I read a thing, not long ago, and it got me to thinking, and making notes for a story I’ll probably never write. I do that a lot. Ideas, and the notes that come with them, are a dime a dozen. I get five ideas before breakfast and five more after my first cup of coffee. Ideas are cheap. Time is expensive.
Anyway, “Medusa’s Coil”, by H.P. Lovecraft and Zealia Bishop. Like “The Horror at Red Hook”, I both enjoy and detest this story. It is, without a doubt, one of the most staggeringly, ridiculously, obtusely racist stories Lovecraft ever attached his name to. The denouement alone is infamous…
It would be too hideous if they knew that the one-time heiress of Riverside—the accursed gorgon or lamia whose hateful crinkly coil of serpent-hair must even now be brooding and twining vampirically around an artist’s skeleton in a lime-packed grave beneath a charred foundation—was faintly, subtly, yet to the eyes of genius unmistakably the scion of Zimbabwe’s most primal grovellers. No wonder she owned a link with that old witch-woman Sophonisba—for, though in deceitfully slight proportion, Marceline was a negress.– Medusa’s Coil (1939)
C’mon, dude. At least try and be subtle about it.
Rereading the story, I was struck by the thought that the whole narrative might be topsy-turvy. Antoine de Russy is the epitome of the unreliable narrator, as are his son, Denis, and the painter, Frank Marsh. The picture they paint of Marceline Bedard (pun intended) is one overwhelmingly tainted by bigotry, misogyny and jealousy. And even then, her on-screen crimes amount to…falling in love with an idiot, being a bit shallow, showing interest in the wrong men, and, well, being not-white.

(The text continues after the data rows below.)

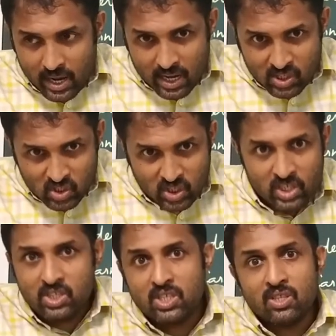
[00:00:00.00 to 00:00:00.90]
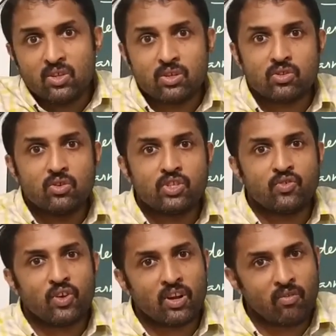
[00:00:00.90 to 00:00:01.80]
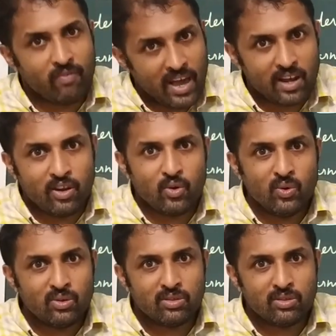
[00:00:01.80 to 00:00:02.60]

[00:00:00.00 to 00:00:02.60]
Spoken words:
exchanging those goods for a value.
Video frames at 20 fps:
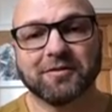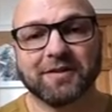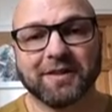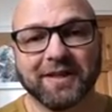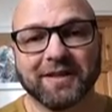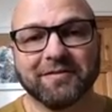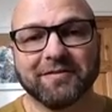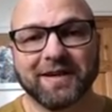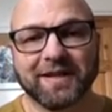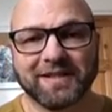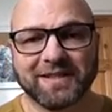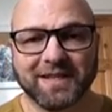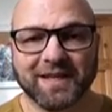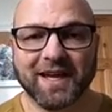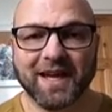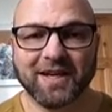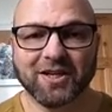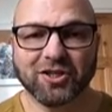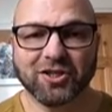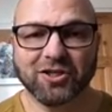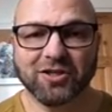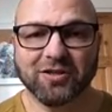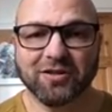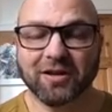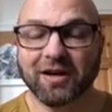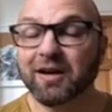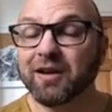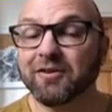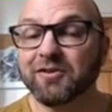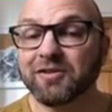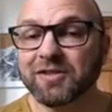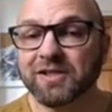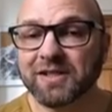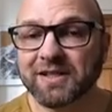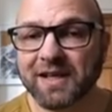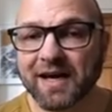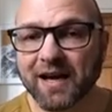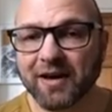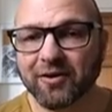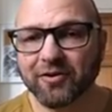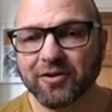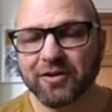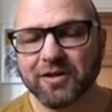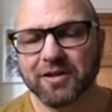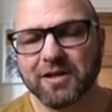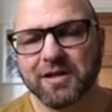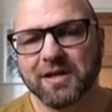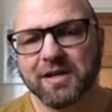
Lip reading: the investigation and close it down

As far as eldritch horrors go, she’s not exactly scary, is she? Other than the thing with the hair, I mean. Even that’s more ‘Lady, you come right out of a comic book‘ than, y’know, evil.
Too, Marceline is far more interesting a character than the nominal protagonists of the story. Where did she come from? How did she come to acquire the occult knowledge she possesses? Or control a group of mystics in Paris? What’s the deal with that hair? What’s her connection to R’lyeh and Cthulhu, if any? Did she ever meet Harley Warren, or Randolph Carter? What about Charles Dexter Ward or Nathaniel Wingate Peaslee?
Questions, people. I have them.
For me, “Medusa’s Coil” is a story in need of, if not reclamation, then at least some reinterpretation. Especially the ending. Marceline Bedard is too intriguing a character to wind up on the wrong end of a machete and buried in quicklime. At least, not permanently. But physical death isn’t the end, in Lovecraft’s universe. It’s often just a gateway, to a stranger, bolder existence. Randolph Carter found that out. And King Kuranes. Probably better not to mention poor Edward Derby.
What if Marceline escaped to somewhere else? What if the gorgon-haired adventuress stalks a new and more interesting world, with new dangers?
Like I said, notes for a story I might never write.